US earth science project collecting seismic images of the North American lithosphere

USArray (Seismic and Magnetotelluric Observatory) was one of the three components of the Earthscope project, the other two components being the Plate Boundary Observatory (PBO) and the San Andreas Fault Observatory at Depth (SAFOD). The components were funded by the National Science Foundation and were constructed, operated, and maintained as a collaborative effort with UNAVCO, the Incorporated Research Institutions for Seismology (IRIS), and Stanford University, with contributions from several other national and international organizations.

A major goal of USArray was to collect detailed seismic images of the North American lithosphere.
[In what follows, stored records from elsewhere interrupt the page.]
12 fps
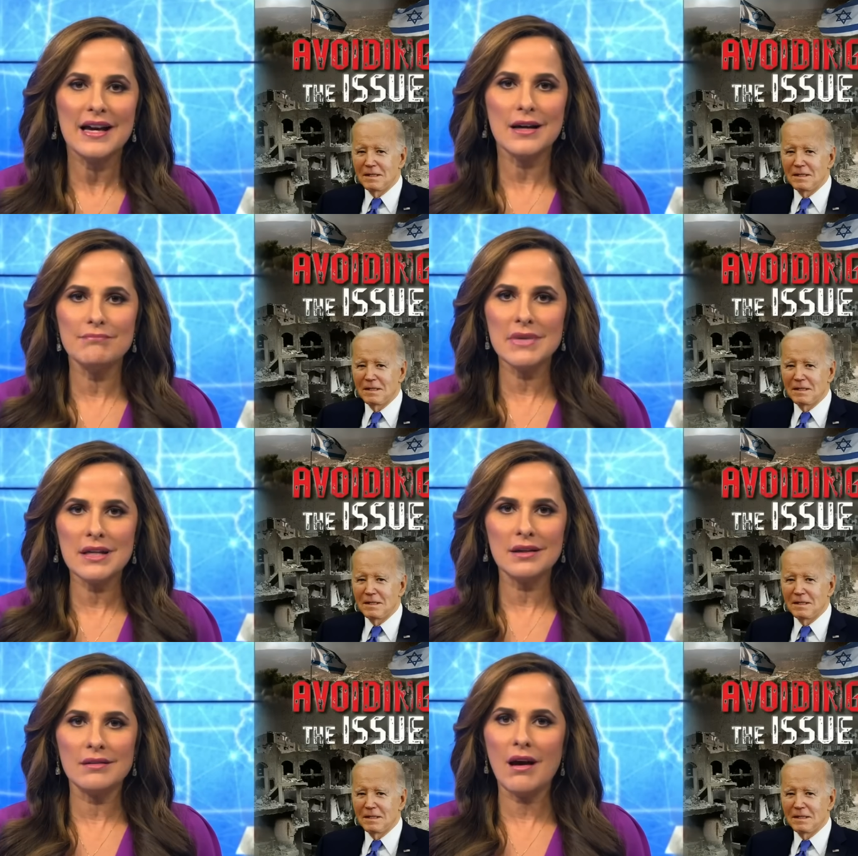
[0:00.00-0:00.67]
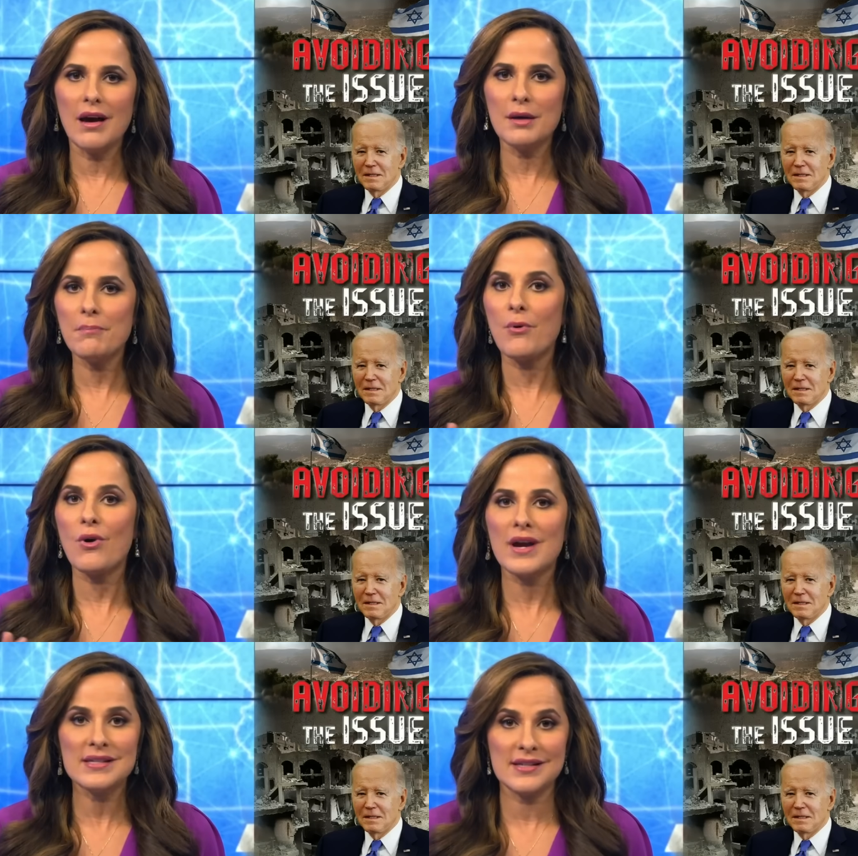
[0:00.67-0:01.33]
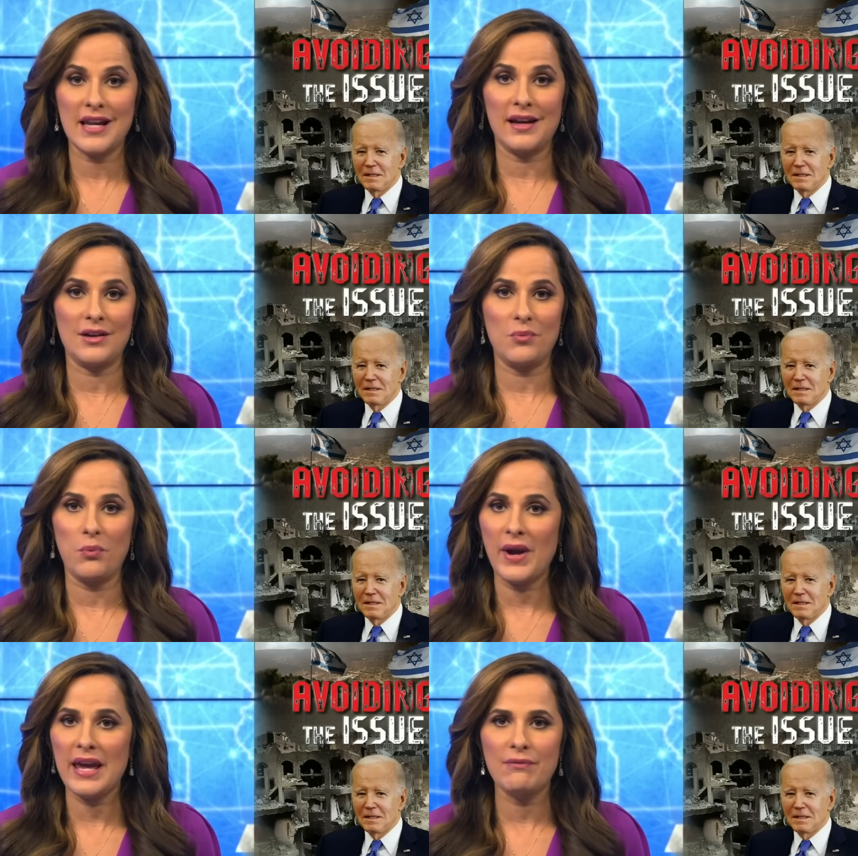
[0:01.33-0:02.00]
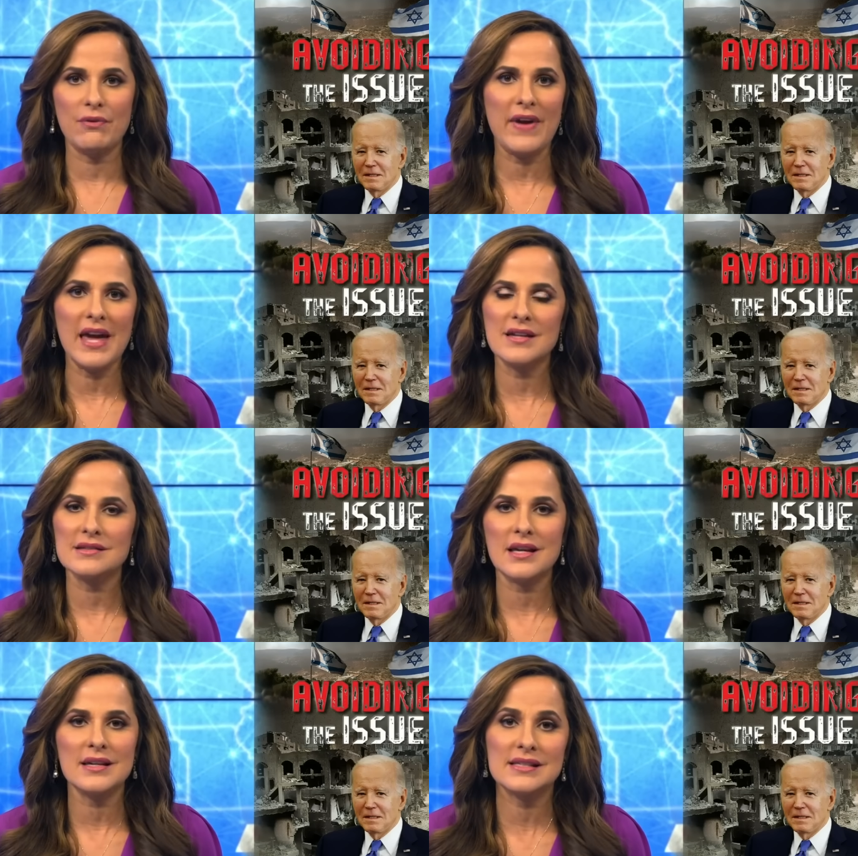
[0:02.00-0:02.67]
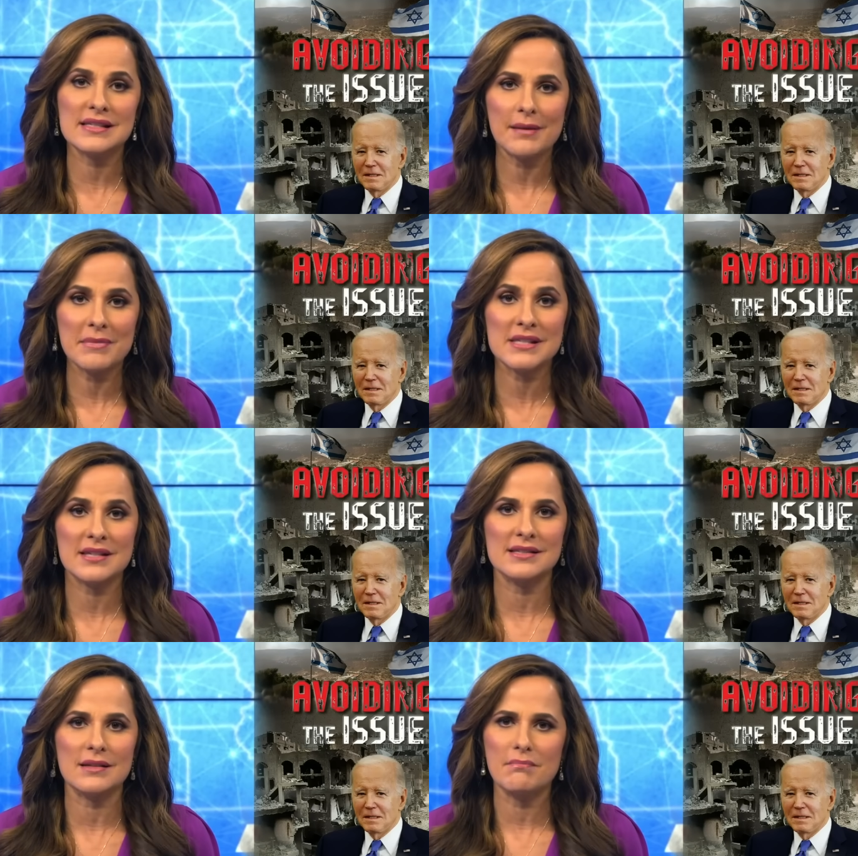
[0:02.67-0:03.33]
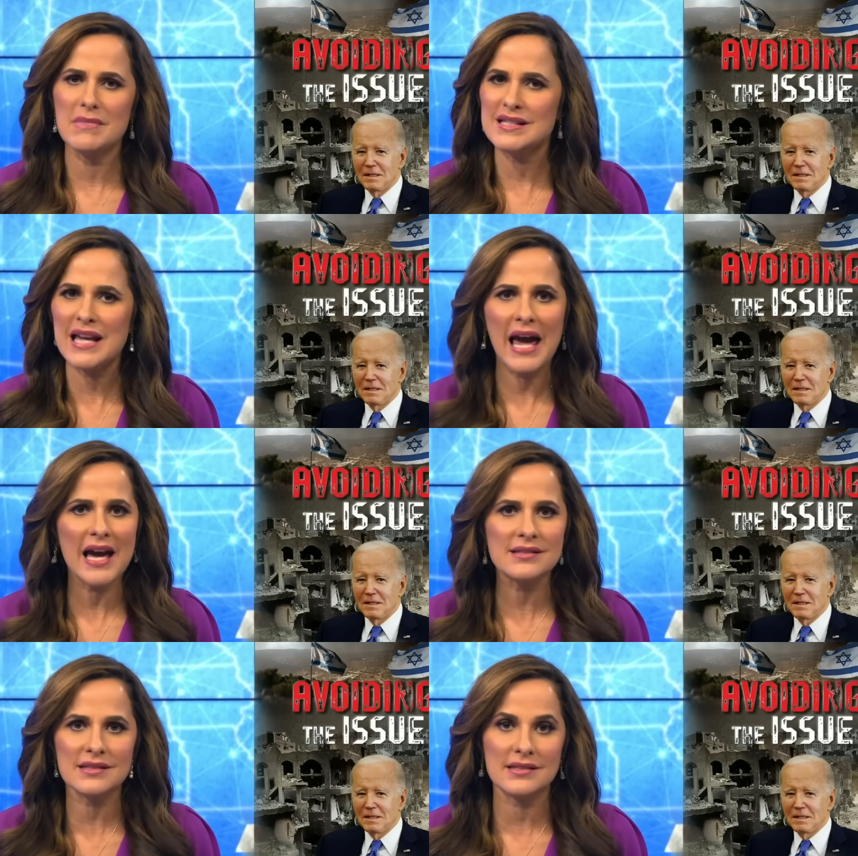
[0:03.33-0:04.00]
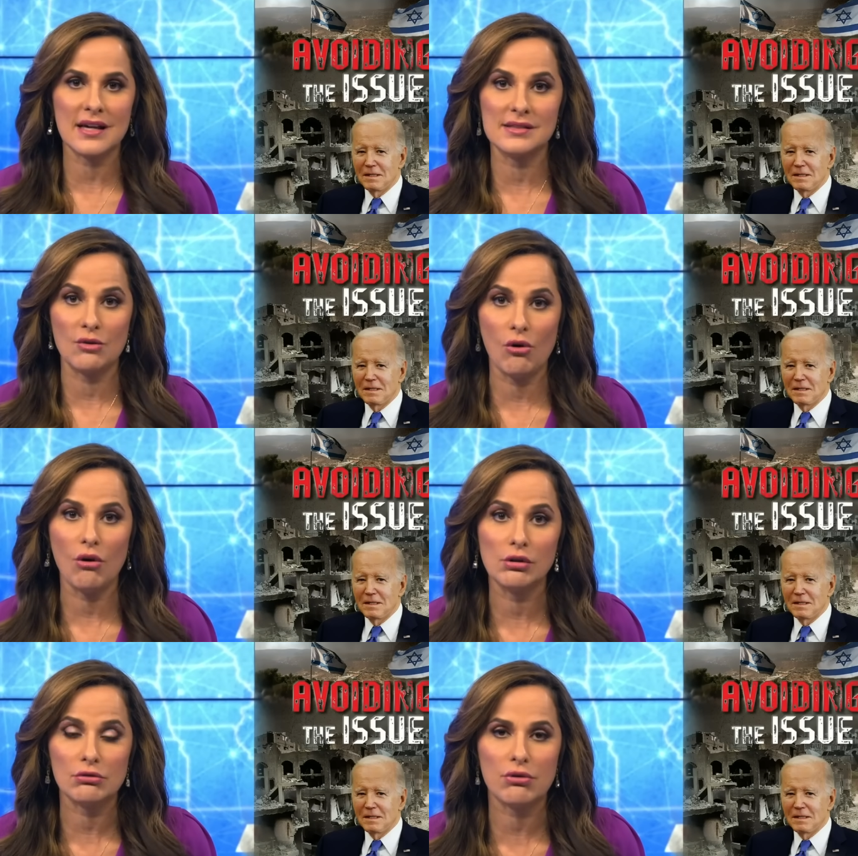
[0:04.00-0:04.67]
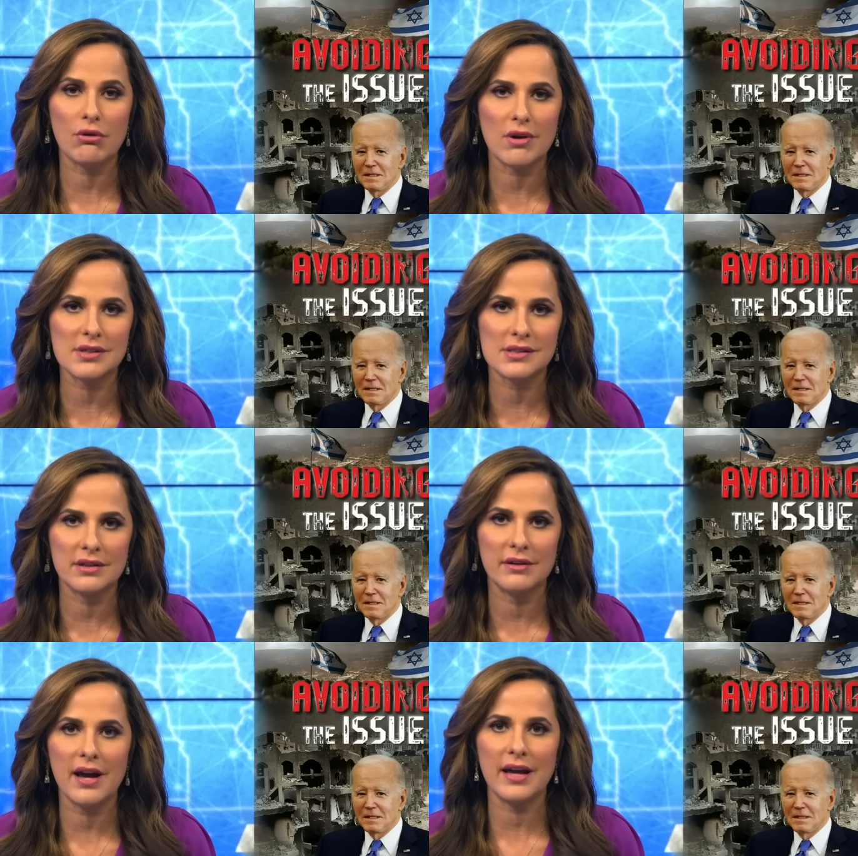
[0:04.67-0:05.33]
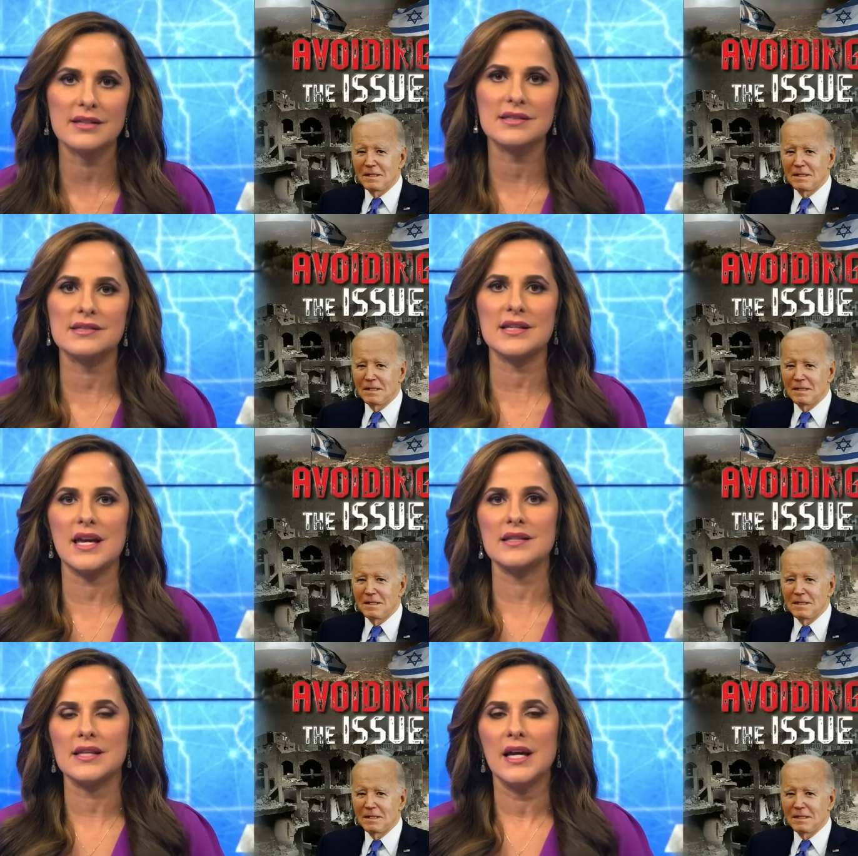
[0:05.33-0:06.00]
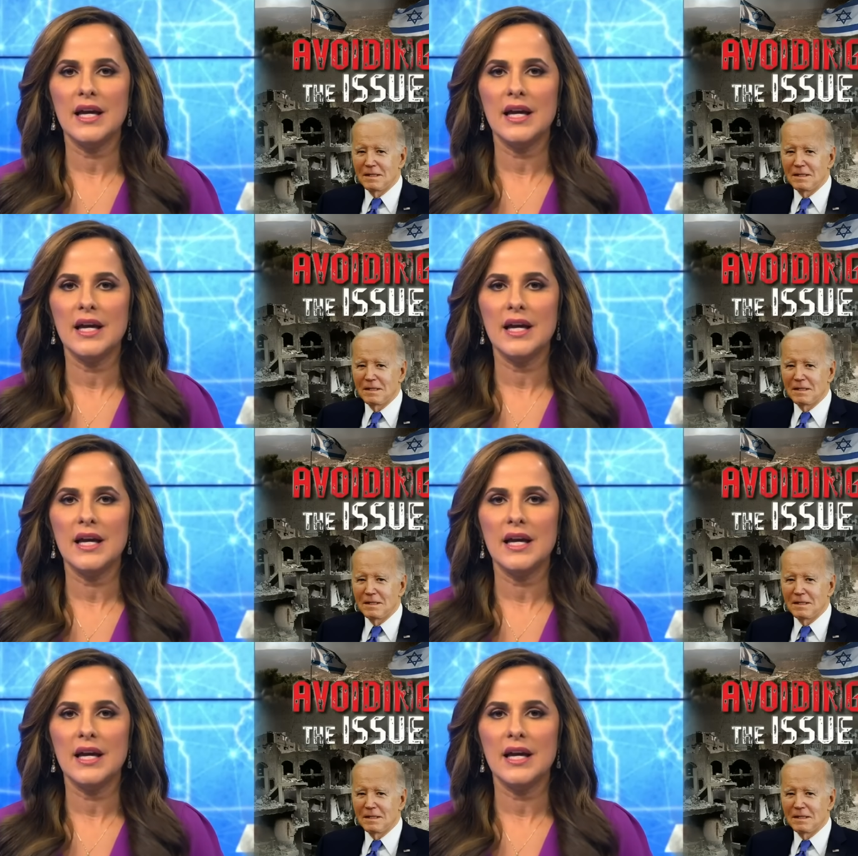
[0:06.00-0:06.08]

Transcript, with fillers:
Speaker 1: Amid an unprecedented wave of anti-Semitism metastasizing all across the United States,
The data collected from USArray was integrated with geologic observations made on the Earth's surface to help determine the geologic history of North America, as well as to better understand that geologic processes that are at work today.

== Arrays and Networks ==
USArray consists of four "observatories":
1. the Transportable Array.
2. the Flexible Array
3. the Reference Network.
4. the Magnetotelluric Array.

The Transportable Array (TA) was a network of 400 high-quality broadband seismographs on temporary sites that marched across the conterminous United States. The initial deployment, in August 2007, was in the western quarter of the United States. Since then the stations on the western edge were regularly relocated to the eastern edge at a rate of about four stations per week. The Transportable Array reached the East Coast in 2013, and wound up in 2017, having occupied nearly 2000 sites. An archive of stations are listed online.

Geological structures can be mapped by observing how they affect seismic waves from local and distant earthquakes, a process known as seismic tomography. The density of the TA network — typical station spacing of about 70 km — provided a level of resolution not previously available in many parts of the country and provided finer details of the lithosphere under parts of North America.

The Flexible Array was a pool of portable seismic instruments available for short-term high-density observations of particular areas of interest.

The Reference Network was an additional 100+ permanent stations located on approximately 300 km spacings that provided a long-term reference frame. These also augmented the USGS Advanced National Seismic System (ANSS), providing seismic observations in areas where instrumentation had been lacking.

The Magnetotelluric Array measured naturally occurring electric and magnetic fields. It consisted of seven permanent magnetotelluric (MT) stations and twenty portable stations.

== Data Management ==
Data from these instruments are available from the NSF SAGE Facility Data Services, operated by EarthScope Consortium (previously known as the IRIS Data Management Center).